# What is needed:
Give back the full set of entries exactly, keeping each line intact.

# Exercise material:

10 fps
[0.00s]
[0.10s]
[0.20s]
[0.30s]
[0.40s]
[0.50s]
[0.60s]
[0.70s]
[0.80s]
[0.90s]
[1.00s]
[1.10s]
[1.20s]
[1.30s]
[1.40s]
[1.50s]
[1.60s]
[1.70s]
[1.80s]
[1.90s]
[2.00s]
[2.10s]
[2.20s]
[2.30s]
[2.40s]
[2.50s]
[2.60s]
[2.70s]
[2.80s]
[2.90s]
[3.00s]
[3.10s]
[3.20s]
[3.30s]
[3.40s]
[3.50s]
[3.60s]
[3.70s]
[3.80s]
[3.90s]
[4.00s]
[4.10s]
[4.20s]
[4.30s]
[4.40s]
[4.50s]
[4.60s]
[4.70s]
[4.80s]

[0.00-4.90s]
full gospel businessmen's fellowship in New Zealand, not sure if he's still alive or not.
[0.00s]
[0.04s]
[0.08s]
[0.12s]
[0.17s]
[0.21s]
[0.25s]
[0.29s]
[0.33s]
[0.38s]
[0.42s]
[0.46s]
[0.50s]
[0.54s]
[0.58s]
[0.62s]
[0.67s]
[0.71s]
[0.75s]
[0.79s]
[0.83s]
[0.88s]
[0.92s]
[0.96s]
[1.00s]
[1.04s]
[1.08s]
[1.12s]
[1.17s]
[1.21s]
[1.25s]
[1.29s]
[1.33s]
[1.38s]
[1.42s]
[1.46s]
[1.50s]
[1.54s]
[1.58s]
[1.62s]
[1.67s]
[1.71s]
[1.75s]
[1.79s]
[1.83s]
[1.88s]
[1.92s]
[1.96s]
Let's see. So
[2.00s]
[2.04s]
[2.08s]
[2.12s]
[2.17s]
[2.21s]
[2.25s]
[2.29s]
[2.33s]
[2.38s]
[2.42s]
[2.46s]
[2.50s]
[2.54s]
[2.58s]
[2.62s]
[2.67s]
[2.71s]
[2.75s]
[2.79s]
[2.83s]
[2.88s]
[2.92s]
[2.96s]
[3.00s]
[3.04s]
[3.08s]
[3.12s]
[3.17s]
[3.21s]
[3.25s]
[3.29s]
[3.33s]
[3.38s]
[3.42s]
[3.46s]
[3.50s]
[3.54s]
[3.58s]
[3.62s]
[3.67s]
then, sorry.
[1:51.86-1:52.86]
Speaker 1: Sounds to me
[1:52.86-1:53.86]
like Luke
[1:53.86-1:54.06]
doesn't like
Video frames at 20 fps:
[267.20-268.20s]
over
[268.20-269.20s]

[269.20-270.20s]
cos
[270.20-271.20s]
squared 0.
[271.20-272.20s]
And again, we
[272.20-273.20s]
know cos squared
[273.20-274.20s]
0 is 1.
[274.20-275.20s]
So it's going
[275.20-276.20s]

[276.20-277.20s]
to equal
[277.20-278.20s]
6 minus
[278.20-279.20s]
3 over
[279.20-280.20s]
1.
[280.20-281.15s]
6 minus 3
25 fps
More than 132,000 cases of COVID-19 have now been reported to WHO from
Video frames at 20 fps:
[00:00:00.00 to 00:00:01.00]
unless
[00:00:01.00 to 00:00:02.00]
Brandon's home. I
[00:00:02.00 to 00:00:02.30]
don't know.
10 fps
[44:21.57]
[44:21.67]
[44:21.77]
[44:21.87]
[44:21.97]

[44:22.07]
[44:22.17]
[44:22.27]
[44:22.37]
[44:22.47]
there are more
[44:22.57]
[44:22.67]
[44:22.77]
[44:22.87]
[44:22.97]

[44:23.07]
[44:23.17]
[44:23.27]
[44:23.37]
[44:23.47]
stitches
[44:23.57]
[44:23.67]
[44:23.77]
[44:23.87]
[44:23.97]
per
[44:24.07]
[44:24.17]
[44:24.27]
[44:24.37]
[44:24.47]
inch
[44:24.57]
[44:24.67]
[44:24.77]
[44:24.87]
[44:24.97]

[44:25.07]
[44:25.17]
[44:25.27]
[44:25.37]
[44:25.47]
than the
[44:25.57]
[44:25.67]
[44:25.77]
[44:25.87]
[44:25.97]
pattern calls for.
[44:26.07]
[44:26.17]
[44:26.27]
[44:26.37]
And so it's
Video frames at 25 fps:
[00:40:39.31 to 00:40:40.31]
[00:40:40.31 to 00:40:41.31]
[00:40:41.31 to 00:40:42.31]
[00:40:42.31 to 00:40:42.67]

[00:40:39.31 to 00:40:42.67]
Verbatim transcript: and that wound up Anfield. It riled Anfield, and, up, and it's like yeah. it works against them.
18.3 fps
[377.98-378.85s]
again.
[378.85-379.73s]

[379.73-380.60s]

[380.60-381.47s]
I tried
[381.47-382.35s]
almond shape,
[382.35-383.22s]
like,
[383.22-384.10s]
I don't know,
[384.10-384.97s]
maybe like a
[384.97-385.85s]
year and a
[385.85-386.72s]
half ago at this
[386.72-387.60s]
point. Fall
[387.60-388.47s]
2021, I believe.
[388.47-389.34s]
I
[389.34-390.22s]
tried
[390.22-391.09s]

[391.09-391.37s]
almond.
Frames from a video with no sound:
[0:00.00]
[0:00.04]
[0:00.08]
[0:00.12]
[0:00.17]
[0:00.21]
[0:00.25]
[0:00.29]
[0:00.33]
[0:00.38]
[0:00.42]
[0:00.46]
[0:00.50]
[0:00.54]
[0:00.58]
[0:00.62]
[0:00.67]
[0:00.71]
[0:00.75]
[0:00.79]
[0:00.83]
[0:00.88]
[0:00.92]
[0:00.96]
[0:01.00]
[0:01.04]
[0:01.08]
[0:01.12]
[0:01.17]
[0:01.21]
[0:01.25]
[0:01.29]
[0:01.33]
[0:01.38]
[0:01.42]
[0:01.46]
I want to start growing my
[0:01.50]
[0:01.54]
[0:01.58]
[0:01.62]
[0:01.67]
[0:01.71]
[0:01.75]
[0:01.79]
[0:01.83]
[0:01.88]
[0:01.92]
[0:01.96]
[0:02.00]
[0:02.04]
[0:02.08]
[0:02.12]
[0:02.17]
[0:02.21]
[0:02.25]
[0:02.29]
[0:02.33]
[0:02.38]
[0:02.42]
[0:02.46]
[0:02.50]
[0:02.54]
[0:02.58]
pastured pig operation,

# Final answer:
10 fps
[0.00s]
[0.10s]
[0.20s]
[0.30s]
[0.40s]
[0.50s]
[0.60s]
[0.70s]
[0.80s]
[0.90s]
[1.00s]
[1.10s]
[1.20s]
[1.30s]
[1.40s]
[1.50s]
[1.60s]
[1.70s]
[1.80s]
[1.90s]
[2.00s]
[2.10s]
[2.20s]
[2.30s]
[2.40s]
[2.50s]
[2.60s]
[2.70s]
[2.80s]
[2.90s]
[3.00s]
[3.10s]
[3.20s]
[3.30s]
[3.40s]
[3.50s]
[3.60s]
[3.70s]
[3.80s]
[3.90s]
[4.00s]
[4.10s]
[4.20s]
[4.30s]
[4.40s]
[4.50s]
[4.60s]
[4.70s]
[4.80s]

[0.00-4.90s]
full gospel businessmen's fellowship in New Zealand, not sure if he's still alive or not.
[0.00s]
[0.04s]
[0.08s]
[0.12s]
[0.17s]
[0.21s]
[0.25s]
[0.29s]
[0.33s]
[0.38s]
[0.42s]
[0.46s]
[0.50s]
[0.54s]
[0.58s]
[0.62s]
[0.67s]
[0.71s]
[0.75s]
[0.79s]
[0.83s]
[0.88s]
[0.92s]
[0.96s]
[1.00s]
[1.04s]
[1.08s]
[1.12s]
[1.17s]
[1.21s]
[1.25s]
[1.29s]
[1.33s]
[1.38s]
[1.42s]
[1.46s]
[1.50s]
[1.54s]
[1.58s]
[1.62s]
[1.67s]
[1.71s]
[1.75s]
[1.79s]
[1.83s]
[1.88s]
[1.92s]
[1.96s]
Let's see. So
[2.00s]
[2.04s]
[2.08s]
[2.12s]
[2.17s]
[2.21s]
[2.25s]
[2.29s]
[2.33s]
[2.38s]
[2.42s]
[2.46s]
[2.50s]
[2.54s]
[2.58s]
[2.62s]
[2.67s]
[2.71s]
[2.75s]
[2.79s]
[2.83s]
[2.88s]
[2.92s]
[2.96s]
[3.00s]
[3.04s]
[3.08s]
[3.12s]
[3.17s]
[3.21s]
[3.25s]
[3.29s]
[3.33s]
[3.38s]
[3.42s]
[3.46s]
[3.50s]
[3.54s]
[3.58s]
[3.62s]
[3.67s]
then, sorry.
[1:51.86-1:52.86]
Speaker 1: Sounds to me
[1:52.86-1:53.86]
like Luke
[1:53.86-1:54.06]
doesn't like
Video frames at 20 fps:
[267.20-268.20s]
over
[268.20-269.20s]

[269.20-270.20s]
cos
[270.20-271.20s]
squared 0.
[271.20-272.20s]
And again, we
[272.20-273.20s]
know cos squared
[273.20-274.20s]
0 is 1.
[274.20-275.20s]
So it's going
[275.20-276.20s]

[276.20-277.20s]
to equal
[277.20-278.20s]
6 minus
[278.20-279.20s]
3 over
[279.20-280.20s]
1.
[280.20-281.15s]
6 minus 3
25 fps
More than 132,000 cases of COVID-19 have now been reported to WHO from
Video frames at 20 fps:
[00:00:00.00 to 00:00:01.00]
unless
[00:00:01.00 to 00:00:02.00]
Brandon's home. I
[00:00:02.00 to 00:00:02.30]
don't know.
10 fps
[44:21.57]
[44:21.67]
[44:21.77]
[44:21.87]
[44:21.97]

[44:22.07]
[44:22.17]
[44:22.27]
[44:22.37]
[44:22.47]
there are more
[44:22.57]
[44:22.67]
[44:22.77]
[44:22.87]
[44:22.97]

[44:23.07]
[44:23.17]
[44:23.27]
[44:23.37]
[44:23.47]
stitches
[44:23.57]
[44:23.67]
[44:23.77]
[44:23.87]
[44:23.97]
per
[44:24.07]
[44:24.17]
[44:24.27]
[44:24.37]
[44:24.47]
inch
[44:24.57]
[44:24.67]
[44:24.77]
[44:24.87]
[44:24.97]

[44:25.07]
[44:25.17]
[44:25.27]
[44:25.37]
[44:25.47]
than the
[44:25.57]
[44:25.67]
[44:25.77]
[44:25.87]
[44:25.97]
pattern calls for.
[44:26.07]
[44:26.17]
[44:26.27]
[44:26.37]
And so it's
Video frames at 25 fps:
[00:40:39.31 to 00:40:40.31]
[00:40:40.31 to 00:40:41.31]
[00:40:41.31 to 00:40:42.31]
[00:40:42.31 to 00:40:42.67]

[00:40:39.31 to 00:40:42.67]
Verbatim transcript: and that wound up Anfield. It riled Anfield, and, up, and it's like yeah. it works against them.
18.3 fps
[377.98-378.85s]
again.
[378.85-379.73s]

[379.73-380.60s]

[380.60-381.47s]
I tried
[381.47-382.35s]
almond shape,
[382.35-383.22s]
like,
[383.22-384.10s]
I don't know,
[384.10-384.97s]
maybe like a
[384.97-385.85s]
year and a
[385.85-386.72s]
half ago at this
[386.72-387.60s]
point. Fall
[387.60-388.47s]
2021, I believe.
[388.47-389.34s]
I
[389.34-390.22s]
tried
[390.22-391.09s]

[391.09-391.37s]
almond.
Frames from a video with no sound:
[0:00.00]
[0:00.04]
[0:00.08]
[0:00.12]
[0:00.17]
[0:00.21]
[0:00.25]
[0:00.29]
[0:00.33]
[0:00.38]
[0:00.42]
[0:00.46]
[0:00.50]
[0:00.54]
[0:00.58]
[0:00.62]
[0:00.67]
[0:00.71]
[0:00.75]
[0:00.79]
[0:00.83]
[0:00.88]
[0:00.92]
[0:00.96]
[0:01.00]
[0:01.04]
[0:01.08]
[0:01.12]
[0:01.17]
[0:01.21]
[0:01.25]
[0:01.29]
[0:01.33]
[0:01.38]
[0:01.42]
[0:01.46]
I want to start growing my
[0:01.50]
[0:01.54]
[0:01.58]
[0:01.62]
[0:01.67]
[0:01.71]
[0:01.75]
[0:01.79]
[0:01.83]
[0:01.88]
[0:01.92]
[0:01.96]
[0:02.00]
[0:02.04]
[0:02.08]
[0:02.12]
[0:02.17]
[0:02.21]
[0:02.25]
[0:02.29]
[0:02.33]
[0:02.38]
[0:02.42]
[0:02.46]
[0:02.50]
[0:02.54]
[0:02.58]
pastured pig operation,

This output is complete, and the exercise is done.